● Assignment: Go through the lines below and repeat each one exactly, skipping pictures.

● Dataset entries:
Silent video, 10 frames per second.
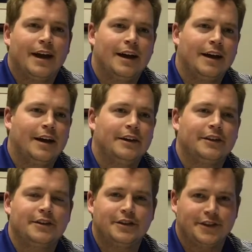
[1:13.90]
Uh,
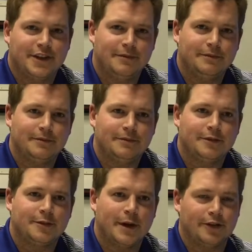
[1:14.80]
there's just something
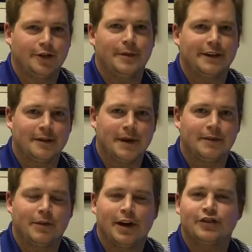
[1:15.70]
special about the
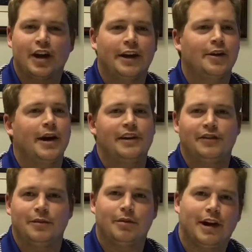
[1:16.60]
main branch. I know
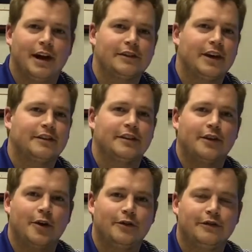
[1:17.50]
every branch has its
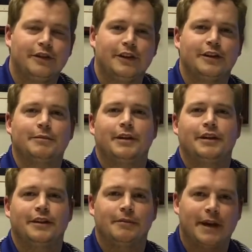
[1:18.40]
own feel,
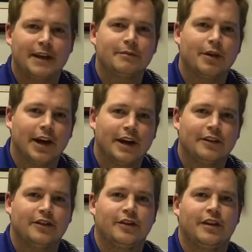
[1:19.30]
but the main
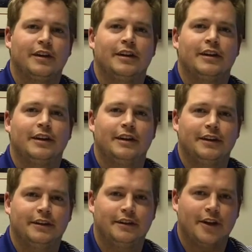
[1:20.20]
branch
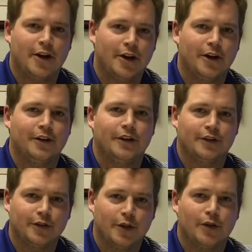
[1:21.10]
is the heart, the
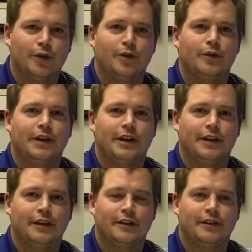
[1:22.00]
soul. It
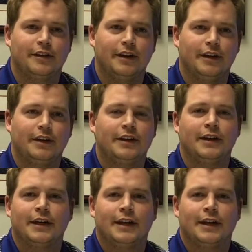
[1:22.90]
is the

● Finished task:
Silent video, 10 frames per second.
[1:13.90]
Uh,
[1:14.80]
there's just something
[1:15.70]
special about the
[1:16.60]
main branch. I know
[1:17.50]
every branch has its
[1:18.40]
own feel,
[1:19.30]
but the main
[1:20.20]
branch
[1:21.10]
is the heart, the
[1:22.00]
soul. It
[1:22.90]
is the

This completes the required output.